Questa mattina (mercoledì 25 marzo) la caserma è stata visitata dai rappresentanti del sindacato: il Segretario Generale Antonio Nicolosi, dal Segretario Regionale Umberto Pastore e dal Segretario Provinciale Marco Basile, insieme ad altri segretari e consiglieri. "L’incontro - si legge nella nota del sindacato - ha rappresentato un momento di confronto diretto con il personale della Caserma, durante il quale è venuta palesemente alla luce, seppur nel silenzio, una rassegnazione diffusa da parte di tutti i militari a vivere in un contesto simile, sottolineando come fosse stato fatto tutto il possibile a livello gerarchico istituzionale".

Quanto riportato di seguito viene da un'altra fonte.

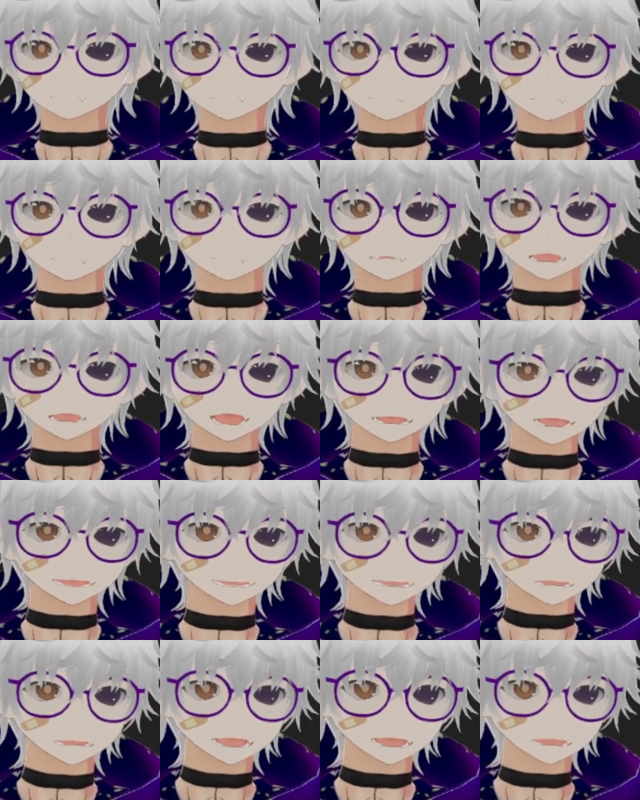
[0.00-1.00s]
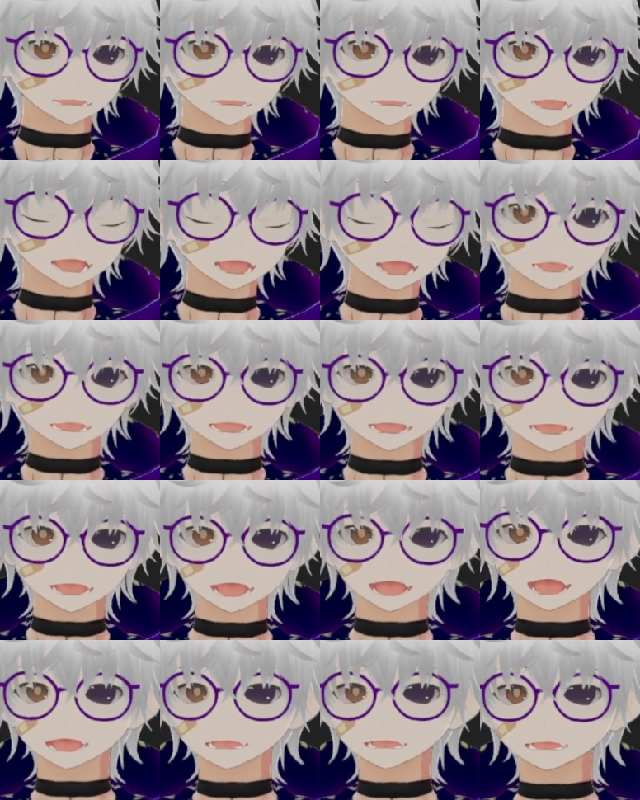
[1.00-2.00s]
the character. I think
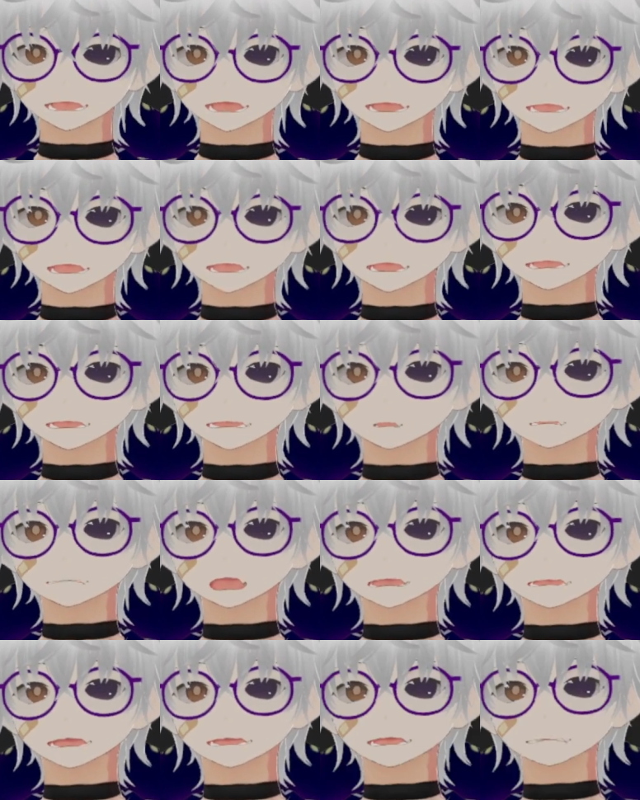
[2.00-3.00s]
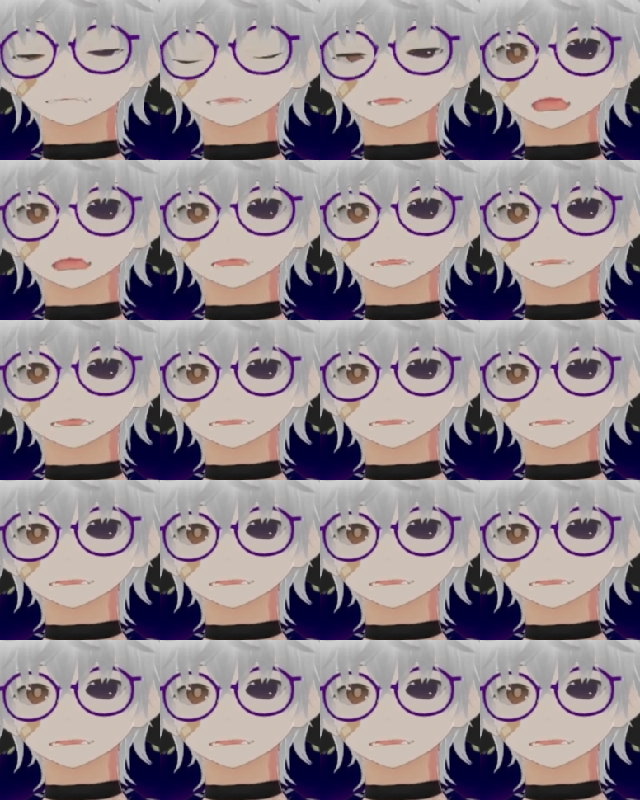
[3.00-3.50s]
he'd be too similar to Xenophanes.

Il sindacato chiosa: "Riteniamo doveroso evidenziare come la sicurezza di prossimità non possa prescindere da una adeguata infrastruttura logistica: la presenza sul territorio, per essere realmente efficace, dovrebbe essere supportata da strutture dignitose, funzionali e conformi agli standard minimi di sicurezza e operatività. In assenza di risposte concrete e verificabili in tempi brevi, Unarma non esiterà ad adottare ogni iniziativa utile a tutela del personale, e non intende assistere ulteriormente a rinvii, silenzi o soluzioni tampone: la sicurezza non può attendere e chi è chiamato a garantirla non può continuare a operare in condizioni inadeguate".